Trump calls on China to join effort to tar Bidens

Under the threat of impeachment over his request for Ukraine to look for damaging information about Joe Biden and his son Hunter, President Trump on Thursday called on China to also investigate the former vice president.

When asked what he was seeking from Ukrainian President Volodymr Zelensky in the July 25 phone call at the heart of the impeachment inquiry, Trump said he wanted the country to investigate the Bidens, then added that China should do the same.

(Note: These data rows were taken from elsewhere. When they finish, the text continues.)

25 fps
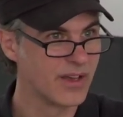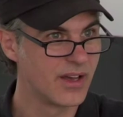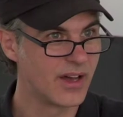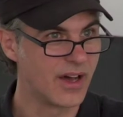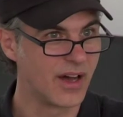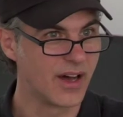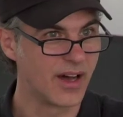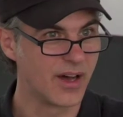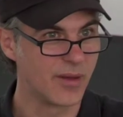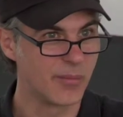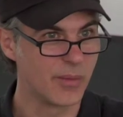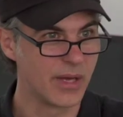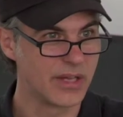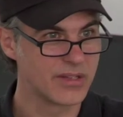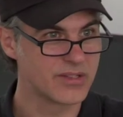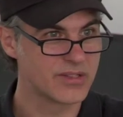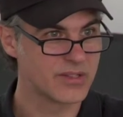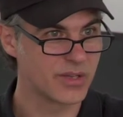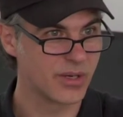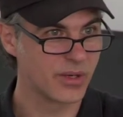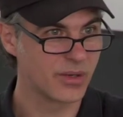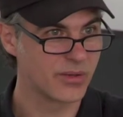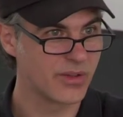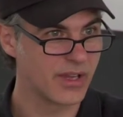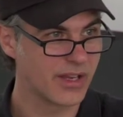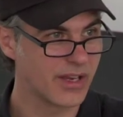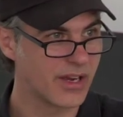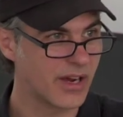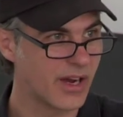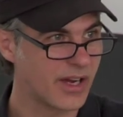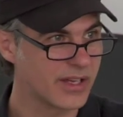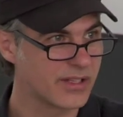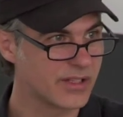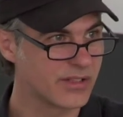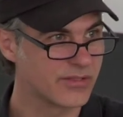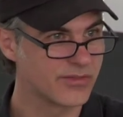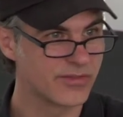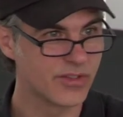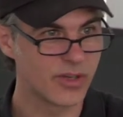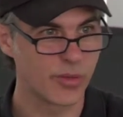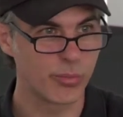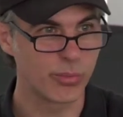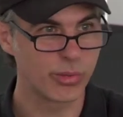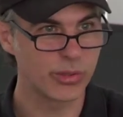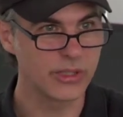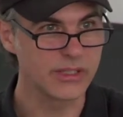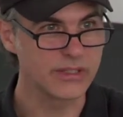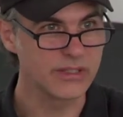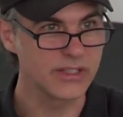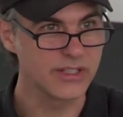And so they kind of
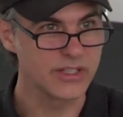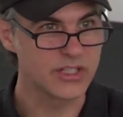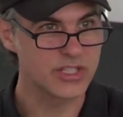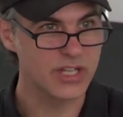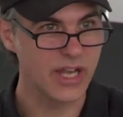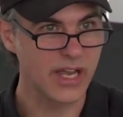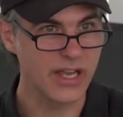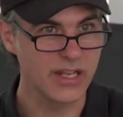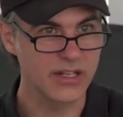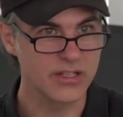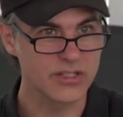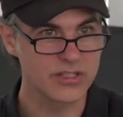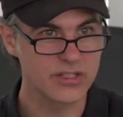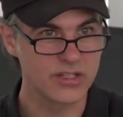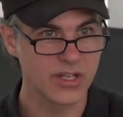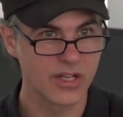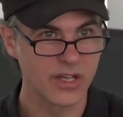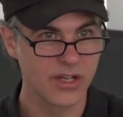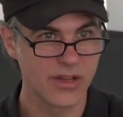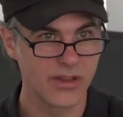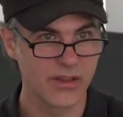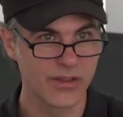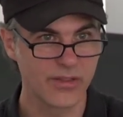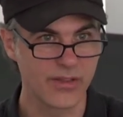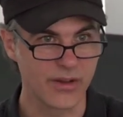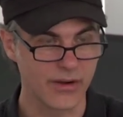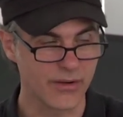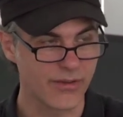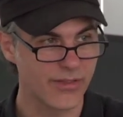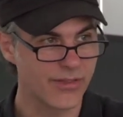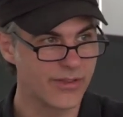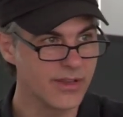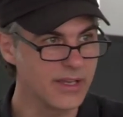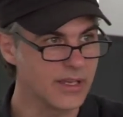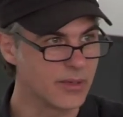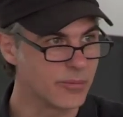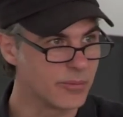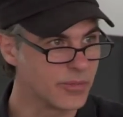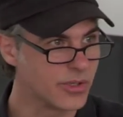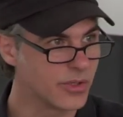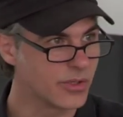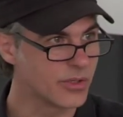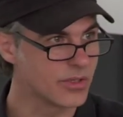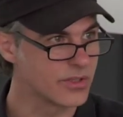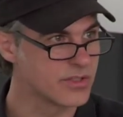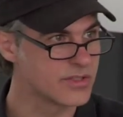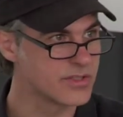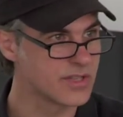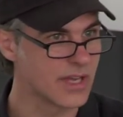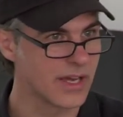completely changed their theme, you
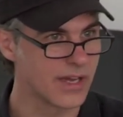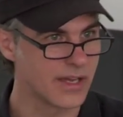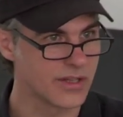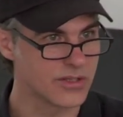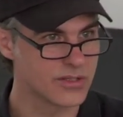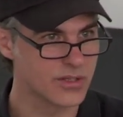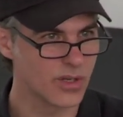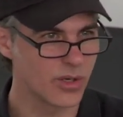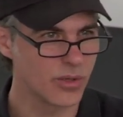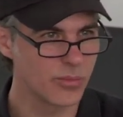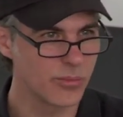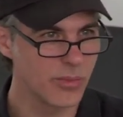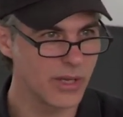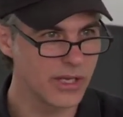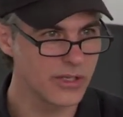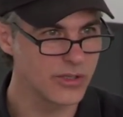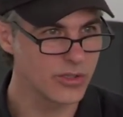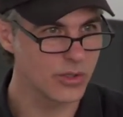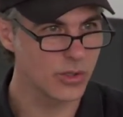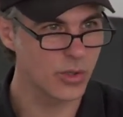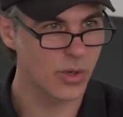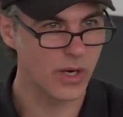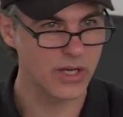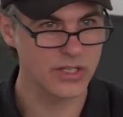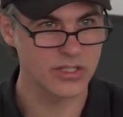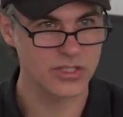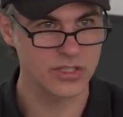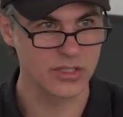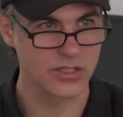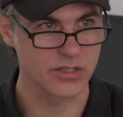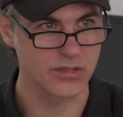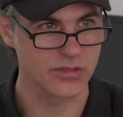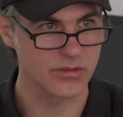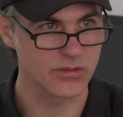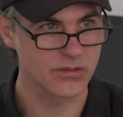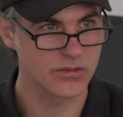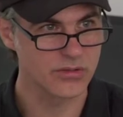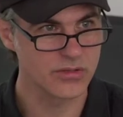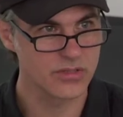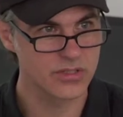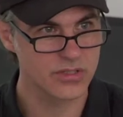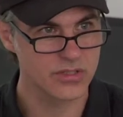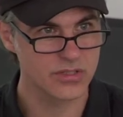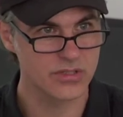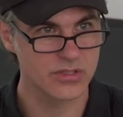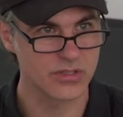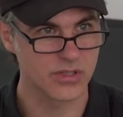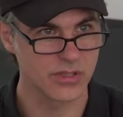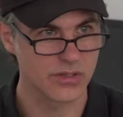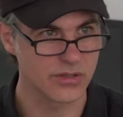could say. And so it made you question
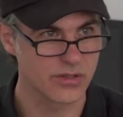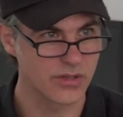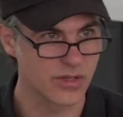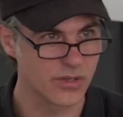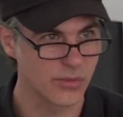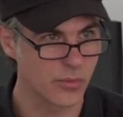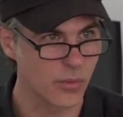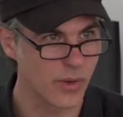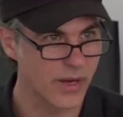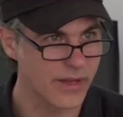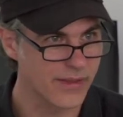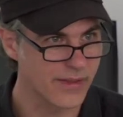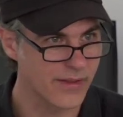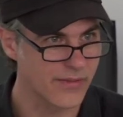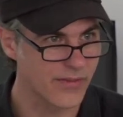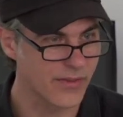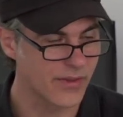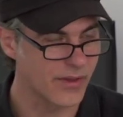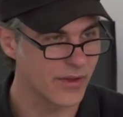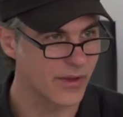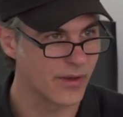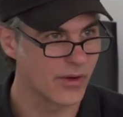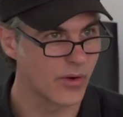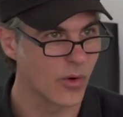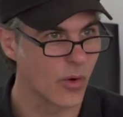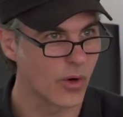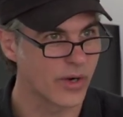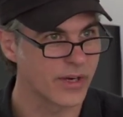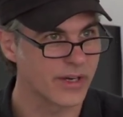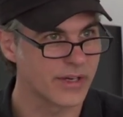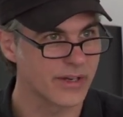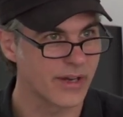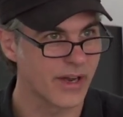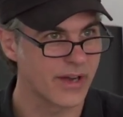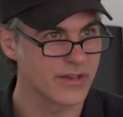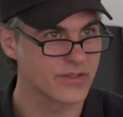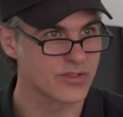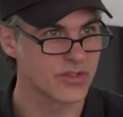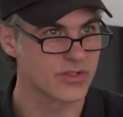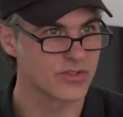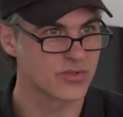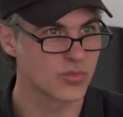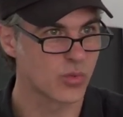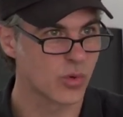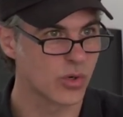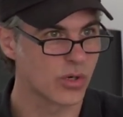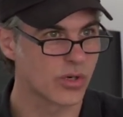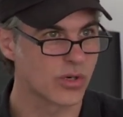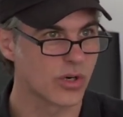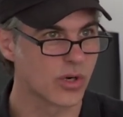the way that the organizers
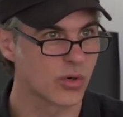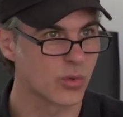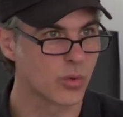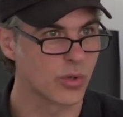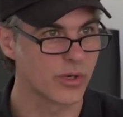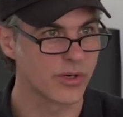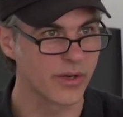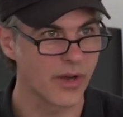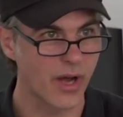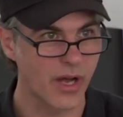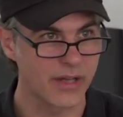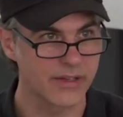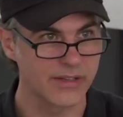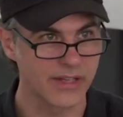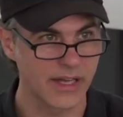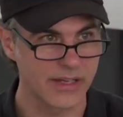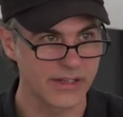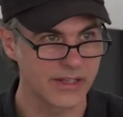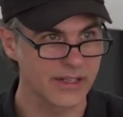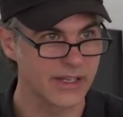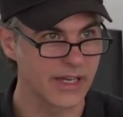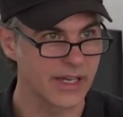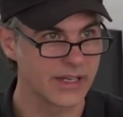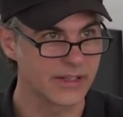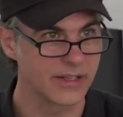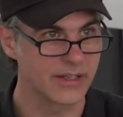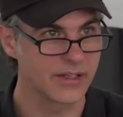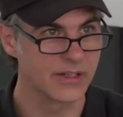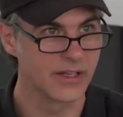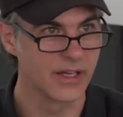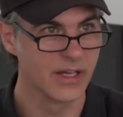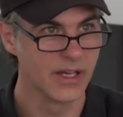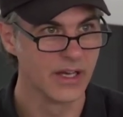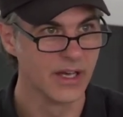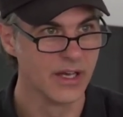were or were not dedicated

“Well, I would think if they were honest about it, they’d start a major investigation into the Bidens,” said Trump. “It’s a very simple answer. They should investigate the Bidens because how does a company that’s newly formed and all these companies, and by the way, likewise, China should start an investigation into the Bidens because what happened in China is just about as bad as what happened with Ukraine. So I would say with President Zelensky, if it were me, I would recommend they start an investigation into the Bidens, because nobody has any doubt that they weren’t crooked.”

Trump’s calling on a foreign government to investigate a political opponent is currently why Democrats are investigating him for potential impeachment. When Trump was asked at a Wednesday press conference what he wanted Zelensky to do, the president melted down.

Trump has been focused on the fact that Hunter Biden received a $50,000-a-month job on the board of the Ukrainian gas company Burisma and that his father, who was vice president at the time, helped to push out a prosecutor who was investigating the firm for corruption.

Trump has also raised accusations of corruption over Hunter Biden’s partnership with a Chinese private equity fund, exaggerating the scale of China’s investment from $4.2 million to $1.5 billion.

President Trump speaks to the media on Oct. 3, before leaving for Florida. (Photo: AP/Andrew Harnik)
President Trump speaks to the media on Thursday before leaving for Florida. (Photo: AP/Andrew Harnik)

Asked if he had requested that President Xi Jinping of China help investigate the Bidens, Trump replied, “I haven’t, but it’s certainly something we can start thinking about.”

Representing the Obama administration, Vice President Biden had pushed for the removal of a Ukrainian prosecutor accused of corruption, a position shared by the European Union and the International Monetary Fund. The prosecutor had previously investigated a Ukrainian energy company on whose board Hunter Biden sat. But the allegations against the company, Burisma Holdings, predated the younger Biden’s appointment to the board, which was described as an effort to provide international oversight in the notoriously corrupt Ukrainian energy industry, and a Ukrainian prosecutor cleared the Bidens of any wrongdoing.

Joe Biden’s efforts, which were not secret, formed the basis of a complex conspiracy theory advanced by Trump’s lawyer, Rudy Giuliani, and echoed by Trump himself. One potential embarrassment arose Thursday when CNN reported on a February 2016 letter to the Ukrainian president urging the same reforms being pushed at the same time by Biden — signed by members of the “Senate Ukraine Caucus,” including Republicans Rob Portman of Ohio, Mark Kirk of Illinois and Ron Johnson of Wisconsin, as well as several Democrats.

Trump has been talking up the allegations about Hunter Biden’s dealings with China for some time. The Washington Post reported last week that the president had raised the matter with Stephen Schwarzman, the CEO of Blackstone, who has been working as an intermediary in trade talks with China.

According to a video obtained by the Post, Trump alleged that Hunter Biden got $1.5 billion from the Chinese and asked Schwarzman, “Steve, is that possible?” Trump said he asked Schwarzman how that could happen, to which Schwarzman said: “Maybe I shouldn’t get involved; you know it’s very political.”

Trump’s daughter Ivanka received approval from the Chinese government for a number of valuable trademarks last year, around the same time the president pledged American help for a troubled Chinese telecommunications company. The sister of Jared Kushner, Ivanka’s husband and a White House adviser, has been under scrutiny about her efforts to secure Chinese investors for a family real estate project with the offer of prized U.S. residency permits.

Bloomberg reported Thursday that a company partly owned by Kushner is discussing an investment of at least $100 million from a private fund that receives much of its capital from the governments of Saudi Arabia and the United Arab Emirates.